As a betrayed spouse, when you get the visions of your spouse f***ing another is there any difference tween one time only, or repeated. Either vision changes your life, and the life of your kids, if they exist, forever. ONS may have just been due to alcohol, or some other problem, but the Wayward spouse knew in both cases they were violating their wedding vows, and they obviously didn't care about their married partner or their kids at the time they were spreading their legs. Long term may be somewhat worse, but both drive a dagger thru the heart of a mge.

Posted
As a betrayed spouse, when you get the visions of your spouse f***ing another is there any difference tween one time only, or repeated. Either vision changes your life, and the life of your kids, if they exist, forever. ONS may have just been due to alcohol, or some other problem, but the Wayward spouse knew in both cases they were violating their wedding vows, and they obviously didn't care about their married partner or their kids at the time they were spreading their legs. Long term may be somewhat worse, but both drive a dagger thru the heart of a mge.

 

I tend to agree that by thinking your experience with infidelity is unique or somehow different, that it isn't as bad somehow. Perhaps that is how BS come to terms with what happened.

 

But the thing is, every infidelity is unique...just like every spouse (BS and WS) and every marriage. I have yet to read of an infidelity story here or anywhere else that sounds JUST like my own experience. So, there is some validity in thinking that the betrayal/infidelity that I have experienced is somehow not as bad as some I have heard about/read about.

 

The example quoted above somewhat is like my own experience with my husband's infidelity. He was drunk, it was a one-time PA, (yes, I can believe him based on what was going on in our lives at the time). Does it make his infidelity any less because of these circumstances, ummm...absolutely not. It hurt me so badly.

 

But, I can look at the context of how it happened and take that into consideration. And the fact that my husband felt disgusted enough by that one time to never repeat his bad choice.
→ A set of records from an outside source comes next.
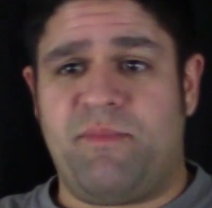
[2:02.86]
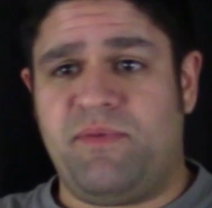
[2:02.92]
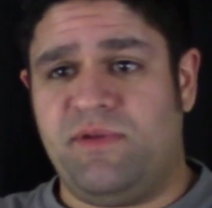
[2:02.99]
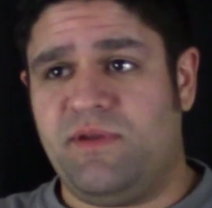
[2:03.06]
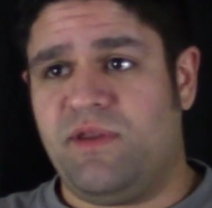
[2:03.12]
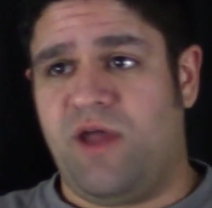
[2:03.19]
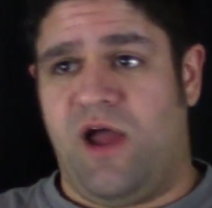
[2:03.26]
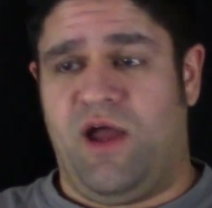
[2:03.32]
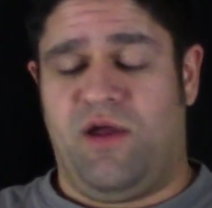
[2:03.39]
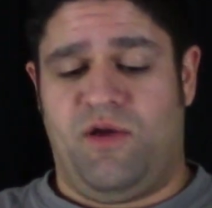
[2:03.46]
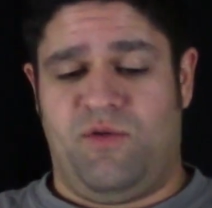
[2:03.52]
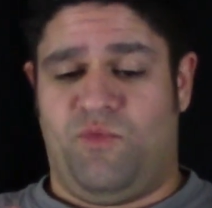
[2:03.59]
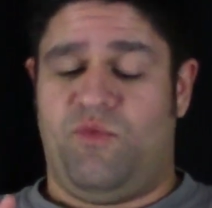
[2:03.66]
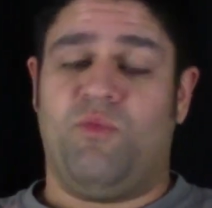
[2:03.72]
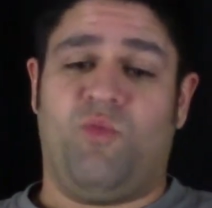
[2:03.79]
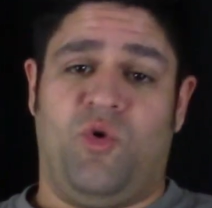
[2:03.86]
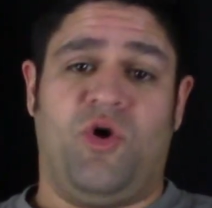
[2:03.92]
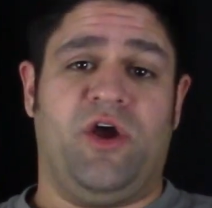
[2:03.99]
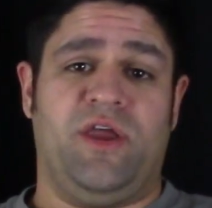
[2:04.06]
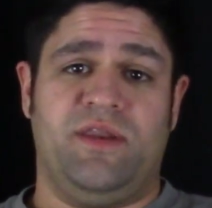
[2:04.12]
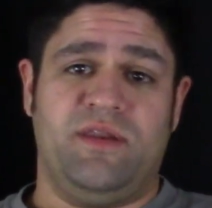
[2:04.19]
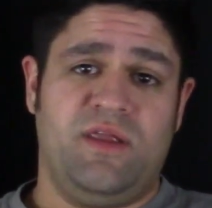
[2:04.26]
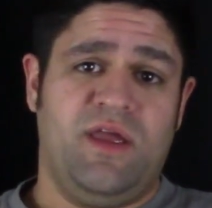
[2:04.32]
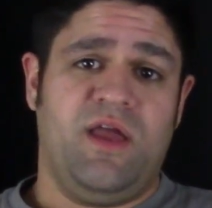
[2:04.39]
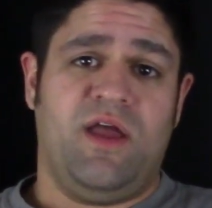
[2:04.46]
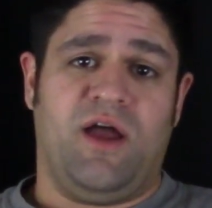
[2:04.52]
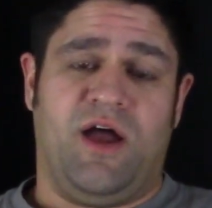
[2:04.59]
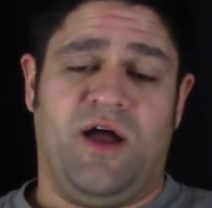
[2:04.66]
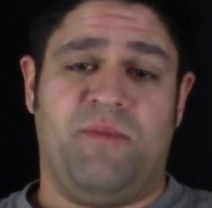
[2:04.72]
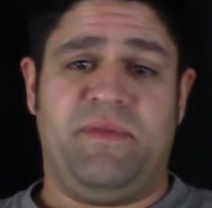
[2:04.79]
happen. One,
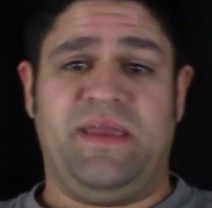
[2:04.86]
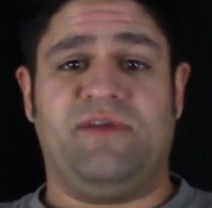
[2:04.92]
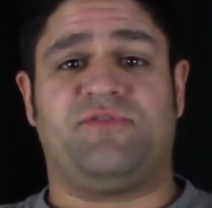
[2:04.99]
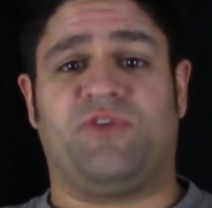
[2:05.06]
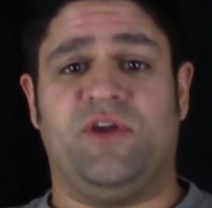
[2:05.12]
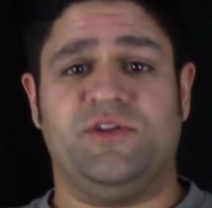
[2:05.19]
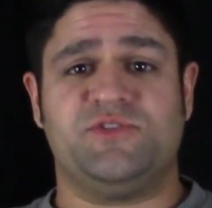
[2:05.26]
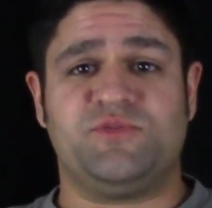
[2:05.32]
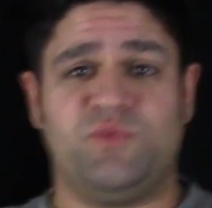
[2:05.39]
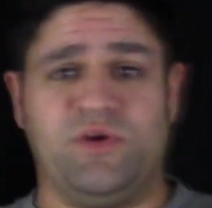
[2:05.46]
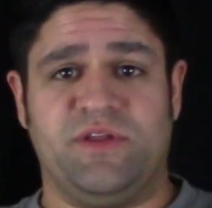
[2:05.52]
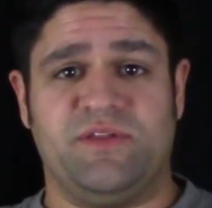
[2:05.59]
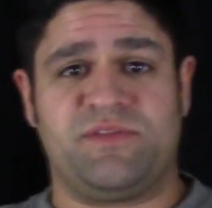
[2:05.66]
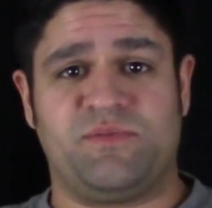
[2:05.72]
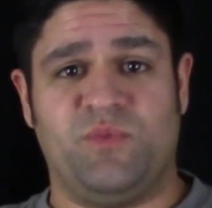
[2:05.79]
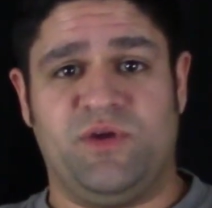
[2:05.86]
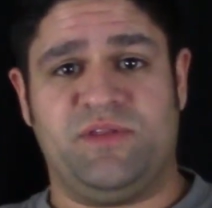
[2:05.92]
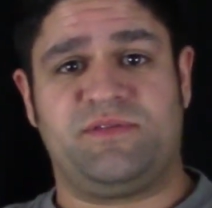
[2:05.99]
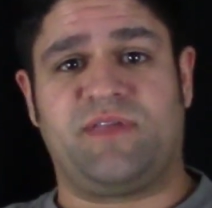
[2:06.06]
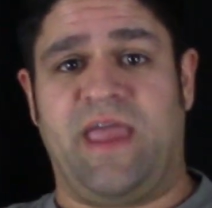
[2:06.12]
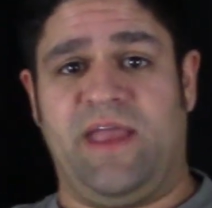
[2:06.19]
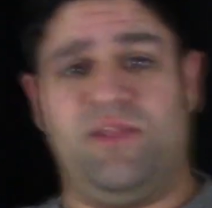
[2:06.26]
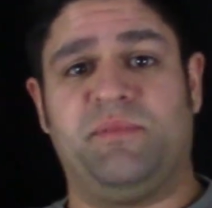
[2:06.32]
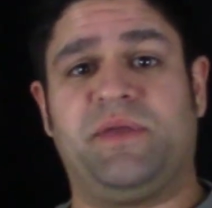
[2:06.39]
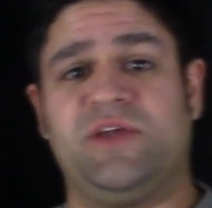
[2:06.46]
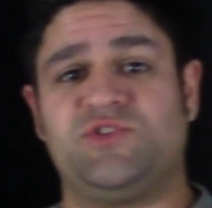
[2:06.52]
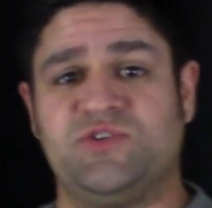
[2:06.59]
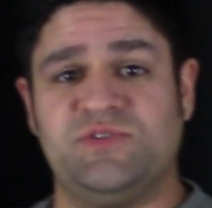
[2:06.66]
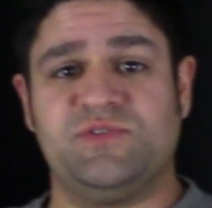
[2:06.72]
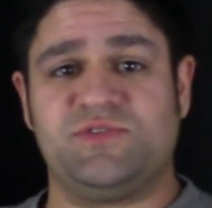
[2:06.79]
being friends with Caleb
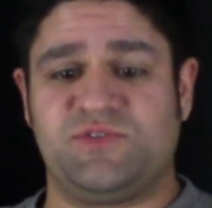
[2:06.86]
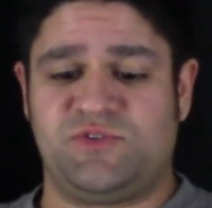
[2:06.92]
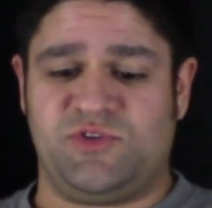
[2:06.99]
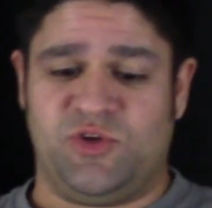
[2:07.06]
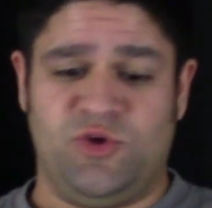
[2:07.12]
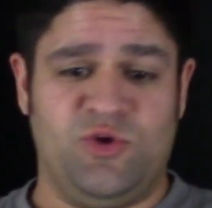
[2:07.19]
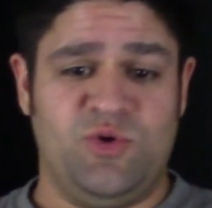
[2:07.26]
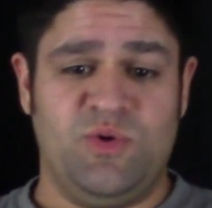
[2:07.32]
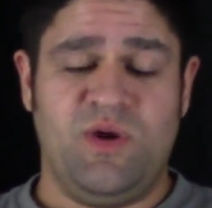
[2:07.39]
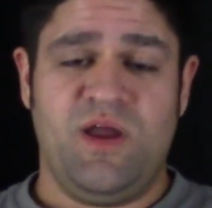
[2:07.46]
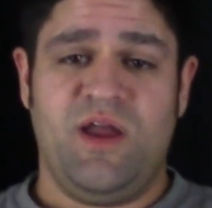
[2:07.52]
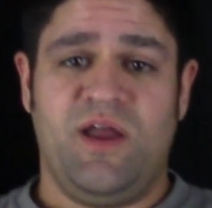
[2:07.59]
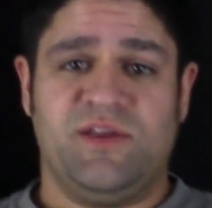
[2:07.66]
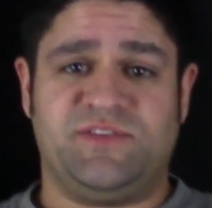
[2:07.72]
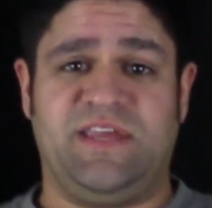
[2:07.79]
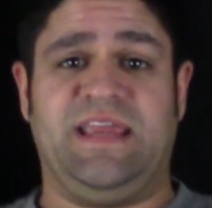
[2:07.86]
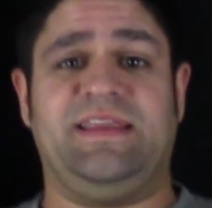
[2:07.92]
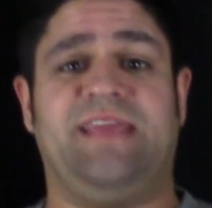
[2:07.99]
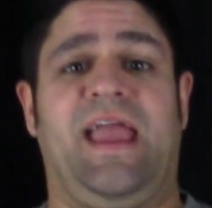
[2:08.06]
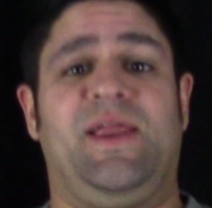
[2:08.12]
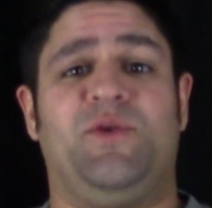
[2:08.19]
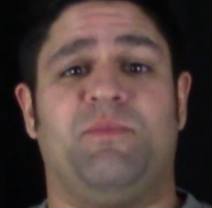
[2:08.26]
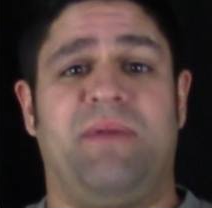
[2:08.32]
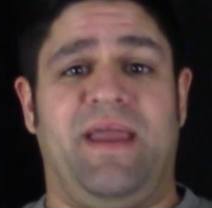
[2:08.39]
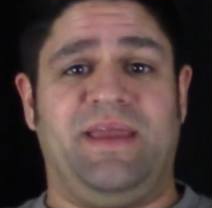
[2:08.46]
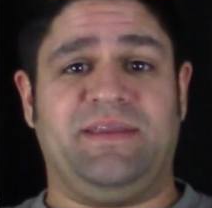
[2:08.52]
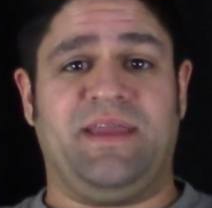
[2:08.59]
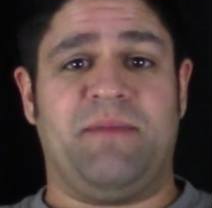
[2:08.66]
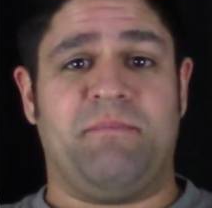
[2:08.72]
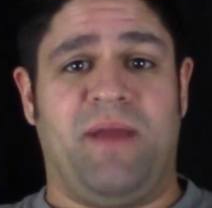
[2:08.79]
Kitchens. Two, seeing Daniel
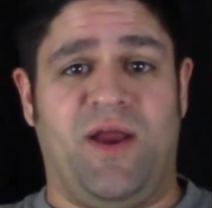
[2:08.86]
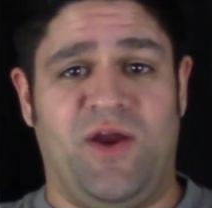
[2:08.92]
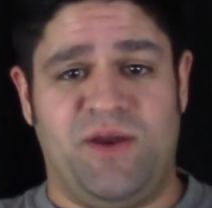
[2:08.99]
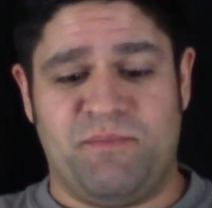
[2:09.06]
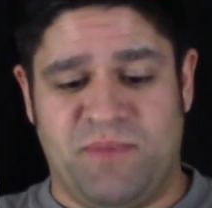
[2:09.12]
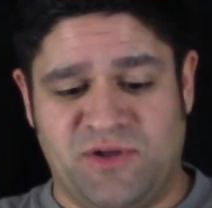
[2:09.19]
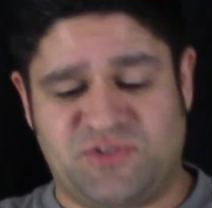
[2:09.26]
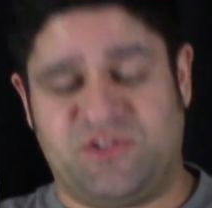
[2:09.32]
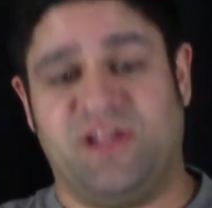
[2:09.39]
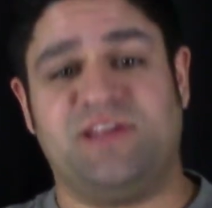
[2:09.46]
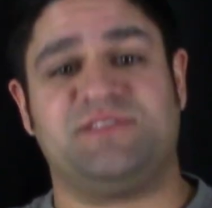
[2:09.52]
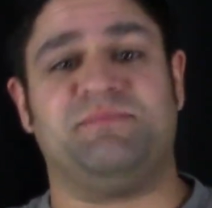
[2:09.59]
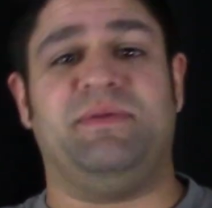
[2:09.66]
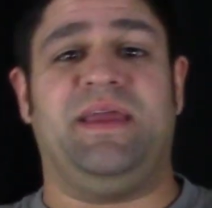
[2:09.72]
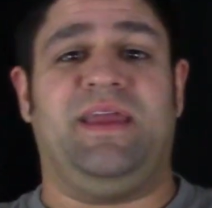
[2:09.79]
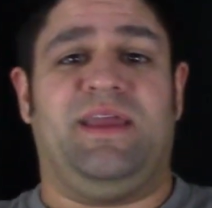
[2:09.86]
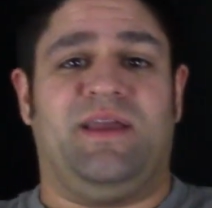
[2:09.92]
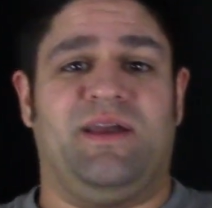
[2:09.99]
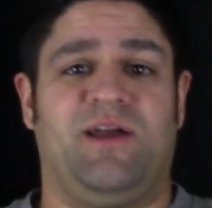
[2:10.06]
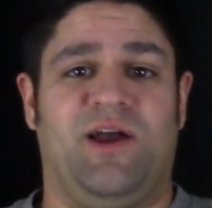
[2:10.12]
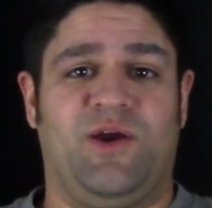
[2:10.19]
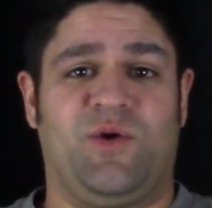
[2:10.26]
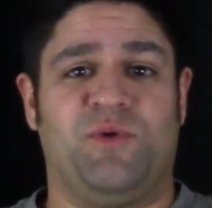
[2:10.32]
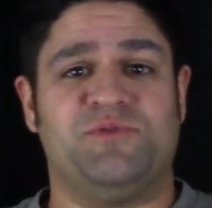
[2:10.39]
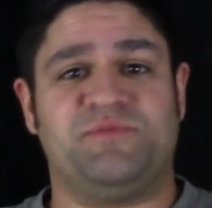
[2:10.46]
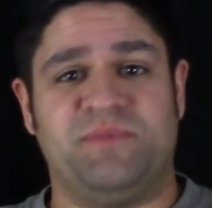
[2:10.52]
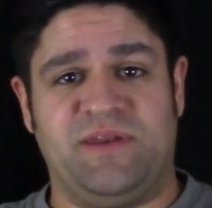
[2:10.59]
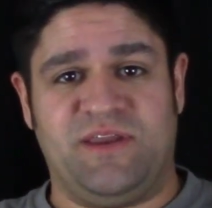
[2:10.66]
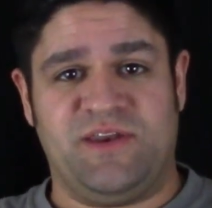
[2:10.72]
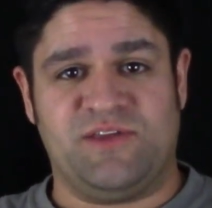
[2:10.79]
Main get married, much less being a
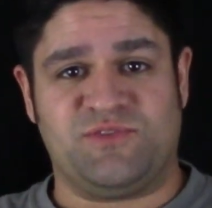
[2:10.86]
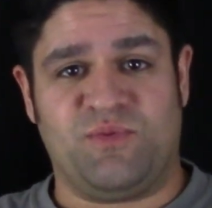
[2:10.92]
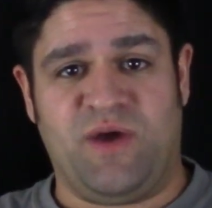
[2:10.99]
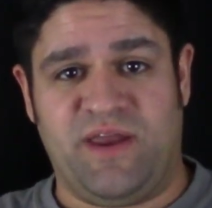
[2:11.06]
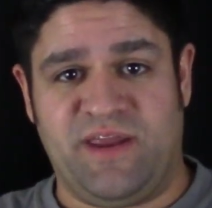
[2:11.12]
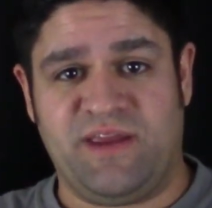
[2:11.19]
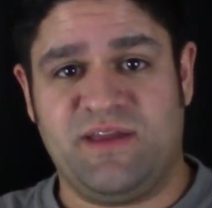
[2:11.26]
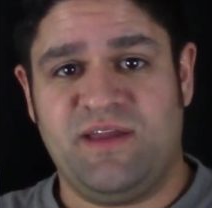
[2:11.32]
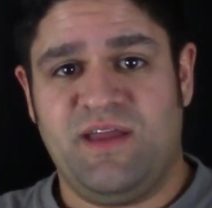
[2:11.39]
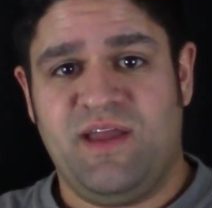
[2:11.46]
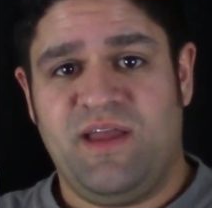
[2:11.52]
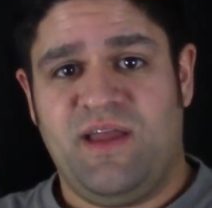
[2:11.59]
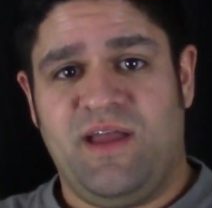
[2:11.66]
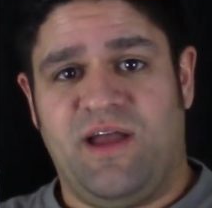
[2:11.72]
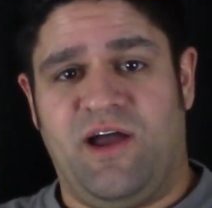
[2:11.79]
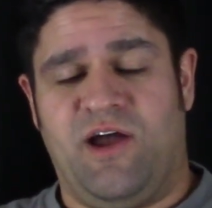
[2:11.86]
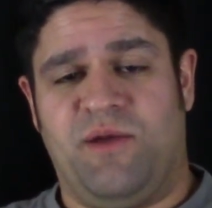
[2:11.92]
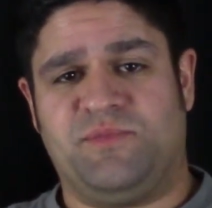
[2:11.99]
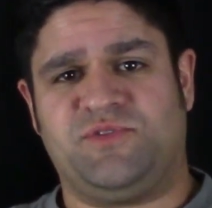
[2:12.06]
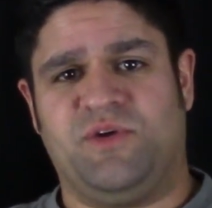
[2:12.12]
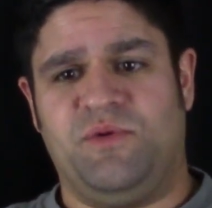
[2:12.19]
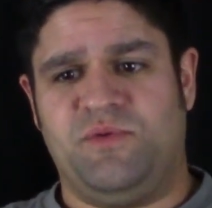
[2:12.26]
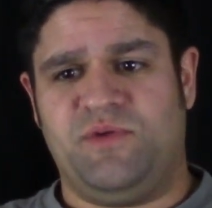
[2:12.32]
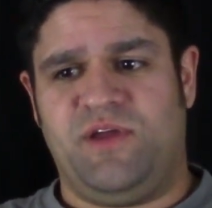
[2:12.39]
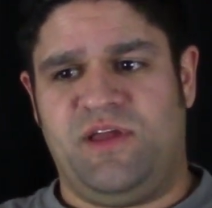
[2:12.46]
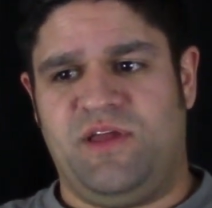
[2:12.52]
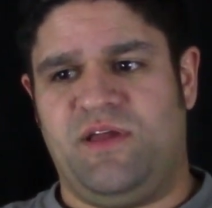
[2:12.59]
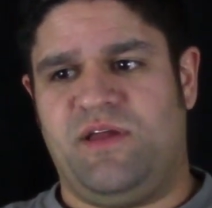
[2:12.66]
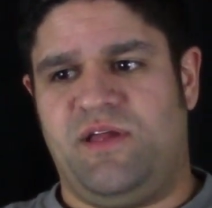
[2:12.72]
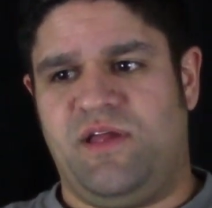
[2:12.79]
groomsman in his wedding. So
That says something at least to ME...I would have questioned his sincerity if he had 'kept going back for more.' Instead, one time was enough for him to realize what he was doing was wrong.

 

I give my husband a lot of credit for realizing he had made a bad choice and trying to do the right thing from that point. Yes, he screwed up in big way...it hurt me badly and nearly destroyed our marriage. And the end result is the same: betrayal of our marriage, but it isn't as bad as it could have been.

 

I'm probably seriously rationalizing but this works for ME.